Ecco l’abuso, “un vero abuso di coscienza” fatto di “manipolazione e plagio”, perché “Rupnik è in grado di manipolare molte persone attorno a sé creando una rete molto ampia, in un contesto abusante”. Ed ecco perché, dice Gloria, “sento che è un dovere etico e morale riscrivere la mia storia”.

L’ex religiosa racconta nei dettagli, raccapriccianti, “abusi fisici, psicologici e sessuali”, tre aspetti di quell’unico abuso di coscienza messo in atto da un abile manipolatore, qualcosa di “devastante”. All’epoca Gloria aveva ventuno anni. “Ero molto ingenua”, ricorda. E a un certo punto lasciò la comunità. “Scappai per il profondo senso di angoscia che provavo. Non volevo più sentire il dolore e il senso di perdita della mia identità”.

“Mi sono perdonata e ho perdonato Rupnik” assicura Gloria, che allo stesso tempo però chiede “verità e giustizia”. Nessuna rivalsa personale, assicura. Solo un bisogno di trasparenza e “riconoscimento pubblico di tutto il male che abbiamo subito nella comunità”.

Venute allo scoperto nel quinto anniversario del summit sugli abusi indetto da papa Francesco in Vaticano, le due ex suore hanno sostenuto che nel corso degli anni sono state circa una ventina le religiose abusate, la metà di quelle che formavano la comunità.

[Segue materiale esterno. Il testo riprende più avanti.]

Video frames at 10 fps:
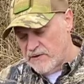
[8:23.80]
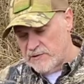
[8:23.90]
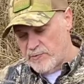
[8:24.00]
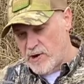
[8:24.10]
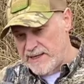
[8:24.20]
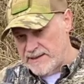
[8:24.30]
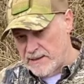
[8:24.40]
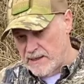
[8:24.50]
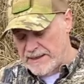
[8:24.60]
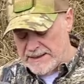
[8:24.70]
far as
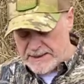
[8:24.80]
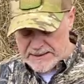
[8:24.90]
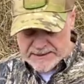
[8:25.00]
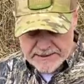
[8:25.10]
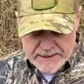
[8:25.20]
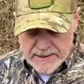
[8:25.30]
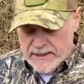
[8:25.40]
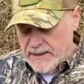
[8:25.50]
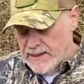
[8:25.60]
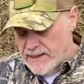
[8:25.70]
pricing on these,
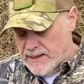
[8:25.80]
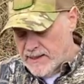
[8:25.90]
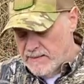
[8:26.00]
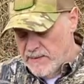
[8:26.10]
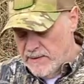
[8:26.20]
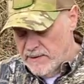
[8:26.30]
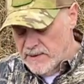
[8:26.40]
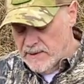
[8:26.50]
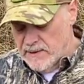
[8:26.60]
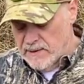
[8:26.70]
um,
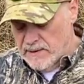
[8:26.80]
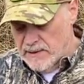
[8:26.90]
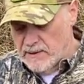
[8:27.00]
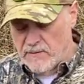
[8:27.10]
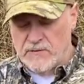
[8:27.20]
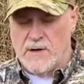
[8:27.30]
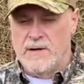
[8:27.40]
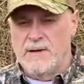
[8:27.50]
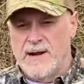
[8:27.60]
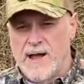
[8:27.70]
they're a little over
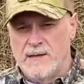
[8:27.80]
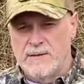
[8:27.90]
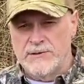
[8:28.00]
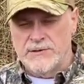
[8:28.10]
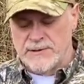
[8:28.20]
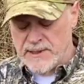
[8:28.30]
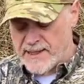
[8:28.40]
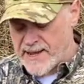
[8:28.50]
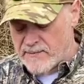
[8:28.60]
$100 in that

Drammatica anche la testimonianza di Mjriam Kovac. “Ci siamo trovate dinnanzi a un muro di gomma contro cui rimbalza ogni tentativo di curare questa situazione malsana. È il momento che questo muro di difesa di disvalori si sgretoli”.

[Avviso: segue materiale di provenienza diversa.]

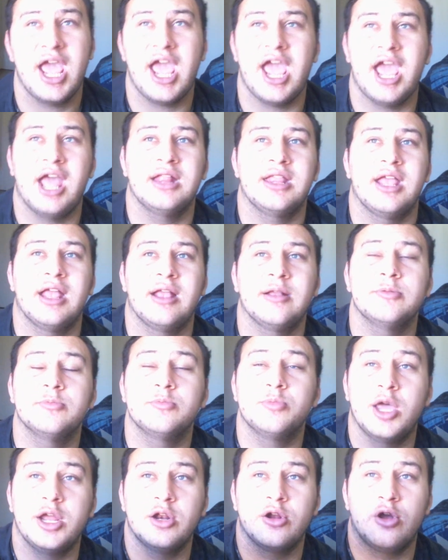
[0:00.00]
And then
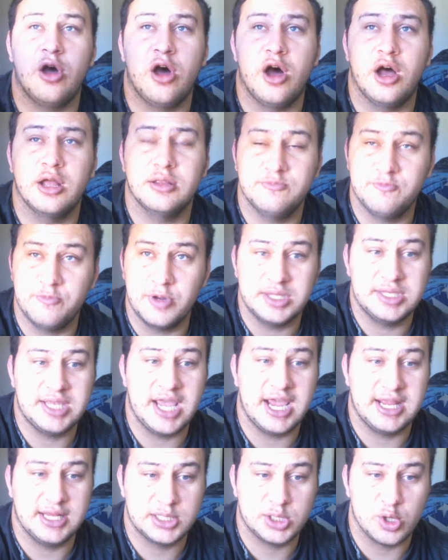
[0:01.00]
later on, when
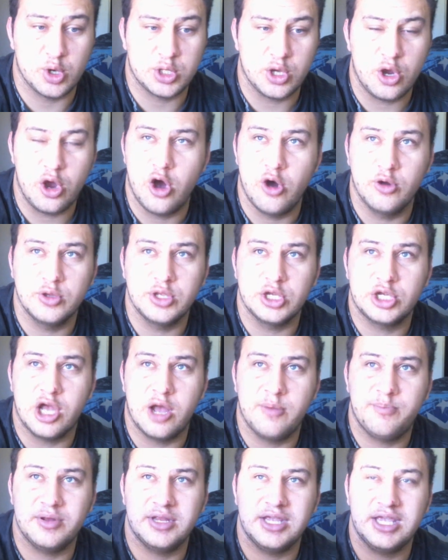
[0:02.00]
Dana started to own the
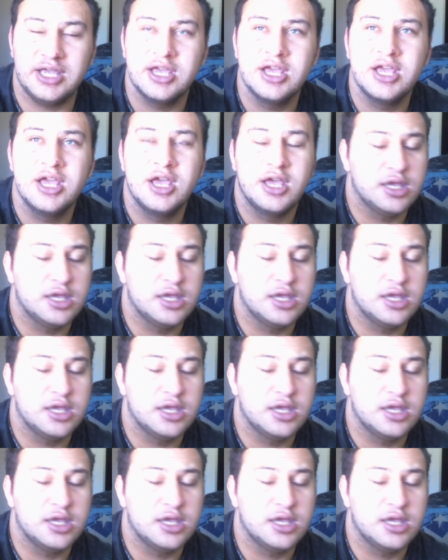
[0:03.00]
company,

La legale delle due donne, Laura Sgrò, ha tenuto a precisare: le vittime “non devono perdere la fiducia nella giustizia”, “non devono perdere la speranza di trovare la verità”. Ma “non devono limitarsi ad andare a chiedere aiuto al vescovo o alla madre superiora. Devono andare a denunciare alle autorità dello Stato. Andare dai carabinieri, alla polizia, da un avvocato, dalle procure”. Perché i responsabili di questi abusi “devono finire in carcere”. Il coraggio di denunciare è di fondamentale importanza. “Bisogna assolutamente squarciare questo velo”.

Alcuni video della conferenza stampa: qui, qui, qui, qui e qui

Nello stesso giorno della testimonianza delle due ex suore il sito Vatican News) ha diffuso un articolo (Rupnik, prosegue l’indagine della Dottrina della fede: allo studio la documentazione) in cui si legge fra l’altro:

Contattate nei mesi scorsi le istituzioni coinvolte; allargato “il raggio della ricerca” anche a realtà con le quali non c’erano stati precedentemente contatti; acquisita documentazione, ora allo studio. Prosegue il lavoro del Dicastero per la dottrina della fede sul caso di Marko Rupnik, il noto mosaicista e predicatore, accusato di abusi psicologici e sessuali da alcune consacrate maggiorenni e dimesso nel giugno 2023 dalla Compagnia di Gesù di cui era membro. All’ex Sant’Uffizio il Papa aveva affidato il 27 ottobre dello scorso anno il compito di esaminare il caso, dopo aver deciso di “derogare alla prescrizione per consentire lo svolgimento di un processo”. Una decisione presa a seguito delle segnalazioni inviate nel mese di settembre dalla Pontificia commissione per la tutela dei minori al Papa su “gravi problemi” nella gestione del caso Rupnik e “la mancanza di vicinanza alle vittime”.